Each Wednesday a game host hauls glow bracelets, temporary tattoos and medals to the spot to incite fierce competition in the free game, with rotating rounds of Golden Eye, Mario Kart and Super Smash Brothers.

"If you win a round, you get a free drink ticket and a medal...people get really into the medal. They get super-stoked," said the host Sarah Booz, 28, who also includes a trivia session halfway through the 10 p.m. to 2 a.m. contest and offers a crown to each night's overall champion. "But whoever wins has to be removed from the game for a few rounds so they don't get hammered."

And Walters — who usually sticks to "The Guy" lamb burger with shallot fries while asserting his N64 prowess — said the weekly rounds stemmed from his own yearnings for "the way the controller felt in your hands" and the "groundbreaking graphics at the time."

"We'd play Golden Eye religiously," reminisced Walters of the Nintendo 64 game he'd play at his friend's "lawless" household in Northern California. "And we'd watch 'Jerry Springer' a lot, back in the days it was good and raunchy."

Then he grew up, moved to New York, and realized what he was missing. 

Walters' idea struck a chord with plenty Bushwick bargoers, said Booz, who said she'd seen the number of players swell from only a handful to 20 since starting the game a few weeks ago.

The game — shown on the back bar's projector and with slots for four players at a time — is just one of Tutu's new nostalgia-inspired events, said Walters, who also kicked off Monday movie nights this week with "Romeo and Juliet" featuring Leonardo DiCaprio and Claire Danes.
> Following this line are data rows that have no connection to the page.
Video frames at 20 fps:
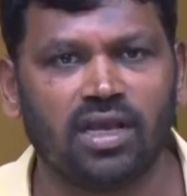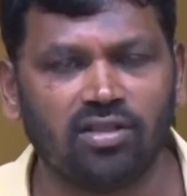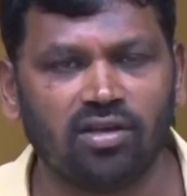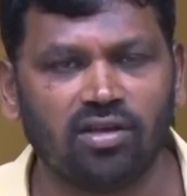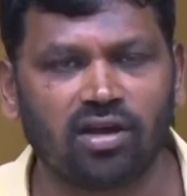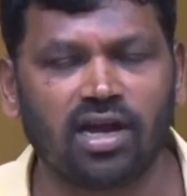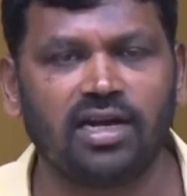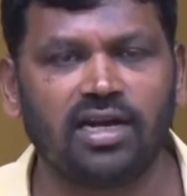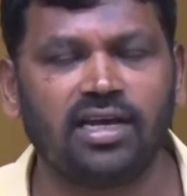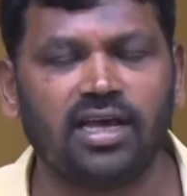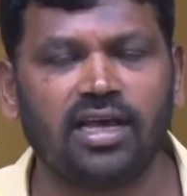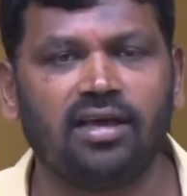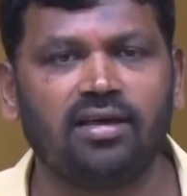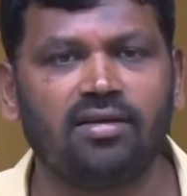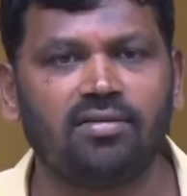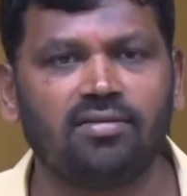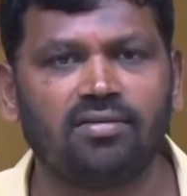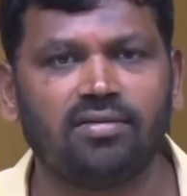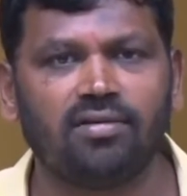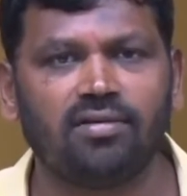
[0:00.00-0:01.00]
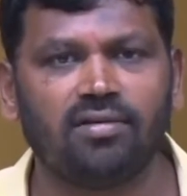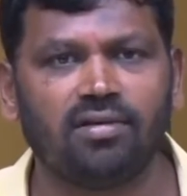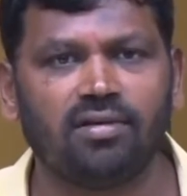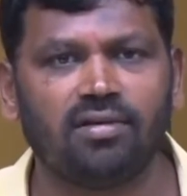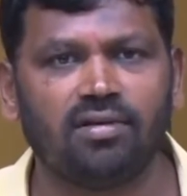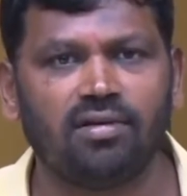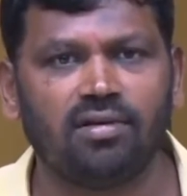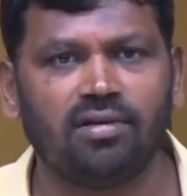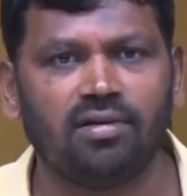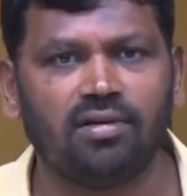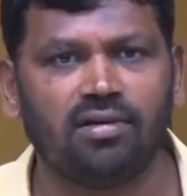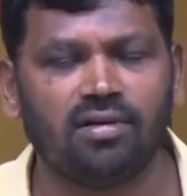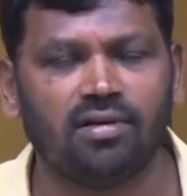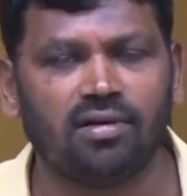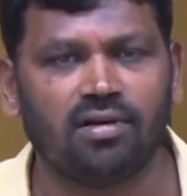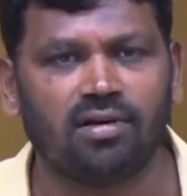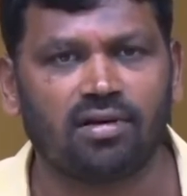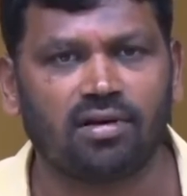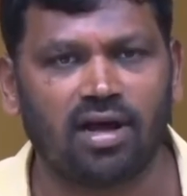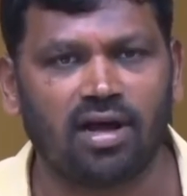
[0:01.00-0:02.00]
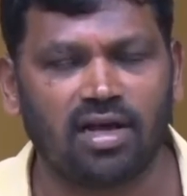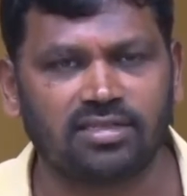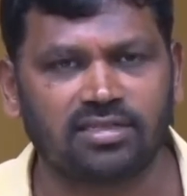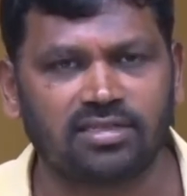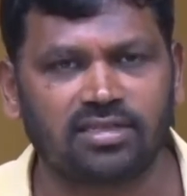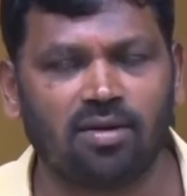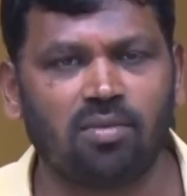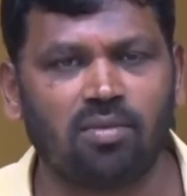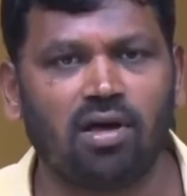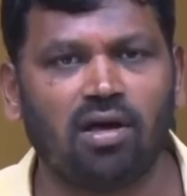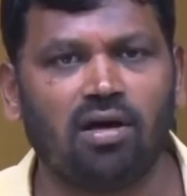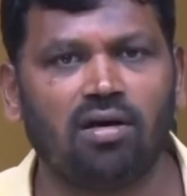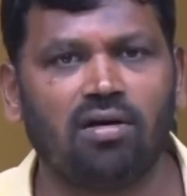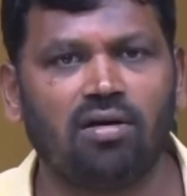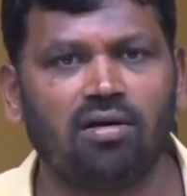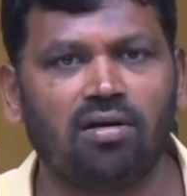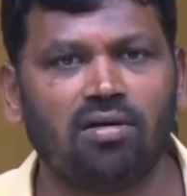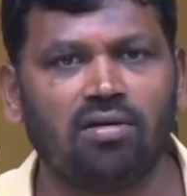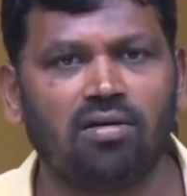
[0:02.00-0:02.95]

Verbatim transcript: ఎందుకంటే రాష్ట్రంలో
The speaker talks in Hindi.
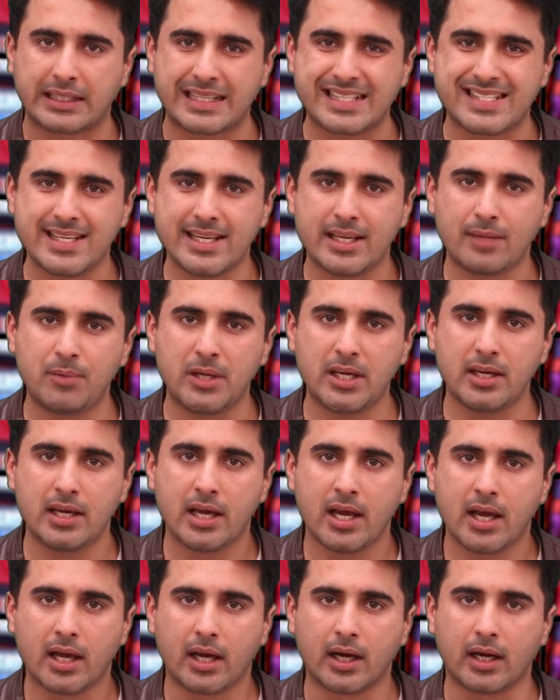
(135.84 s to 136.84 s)
किसी भी
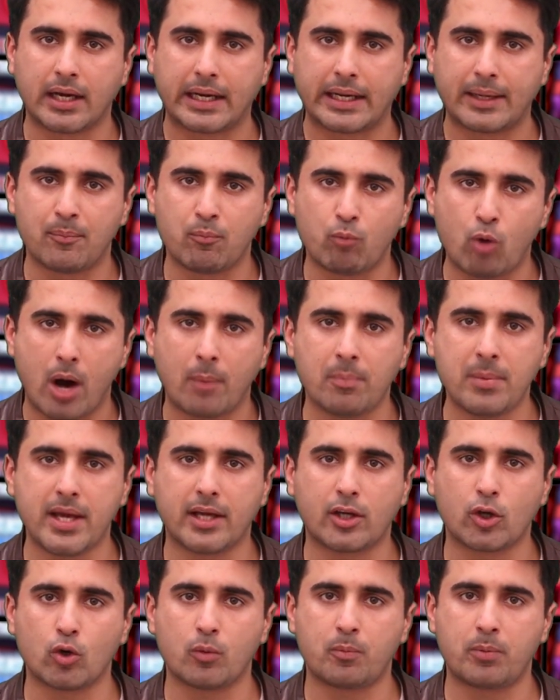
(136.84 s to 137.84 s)

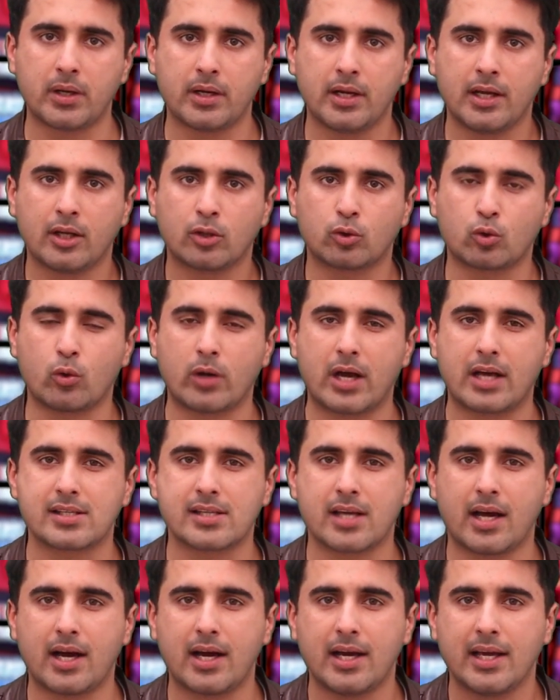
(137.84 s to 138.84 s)
मामले के ऊपर थोड़ा
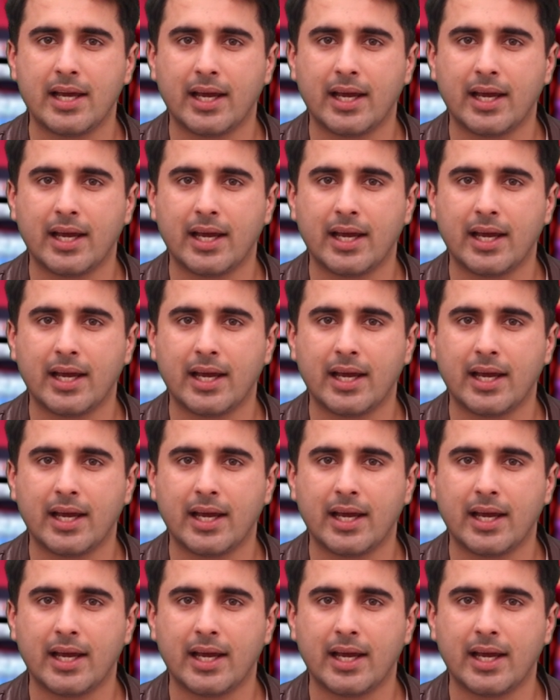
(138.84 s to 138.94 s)
सा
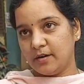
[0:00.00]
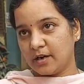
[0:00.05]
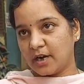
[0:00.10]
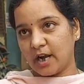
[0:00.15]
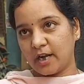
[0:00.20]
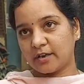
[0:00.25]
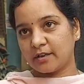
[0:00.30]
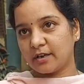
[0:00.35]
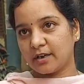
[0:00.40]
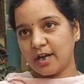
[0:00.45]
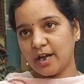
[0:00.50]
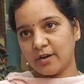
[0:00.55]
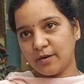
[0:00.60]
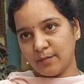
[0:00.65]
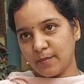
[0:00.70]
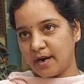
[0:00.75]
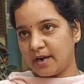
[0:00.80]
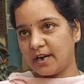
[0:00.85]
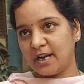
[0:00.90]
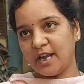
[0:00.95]
కలెక్టర్ గారు
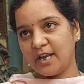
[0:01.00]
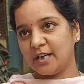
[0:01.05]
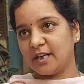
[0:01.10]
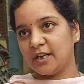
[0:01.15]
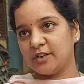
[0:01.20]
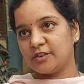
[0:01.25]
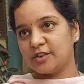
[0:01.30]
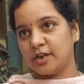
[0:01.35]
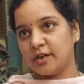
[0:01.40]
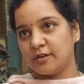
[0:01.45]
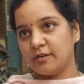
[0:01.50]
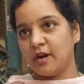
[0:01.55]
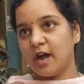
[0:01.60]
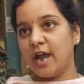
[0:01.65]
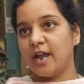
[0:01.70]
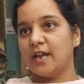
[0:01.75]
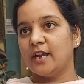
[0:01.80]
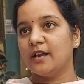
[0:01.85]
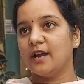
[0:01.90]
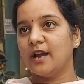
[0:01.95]
మండలానికి ఇచ్చారు
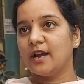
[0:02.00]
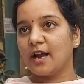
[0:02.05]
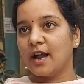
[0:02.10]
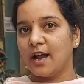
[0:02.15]
అయినా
The bar — which opened a few months ago in the Morgan restaurant's former home and has also hosted "Dungeons and Dragons" sessions  is also starting a happy hour Wednesday nights from midnight to 1 a.m., Walters said, to serve staff finishing work at nearby restaurants and bars.

Walters recommended "adult hot chocolate" with bourbon-infused whipped cream for players to give their button-pushing skills a sugar boost — and to feel even more like a blissful kid.

"Nintendo 64 was the last game I was into as a child," he said. "Those were the coveted games we loved."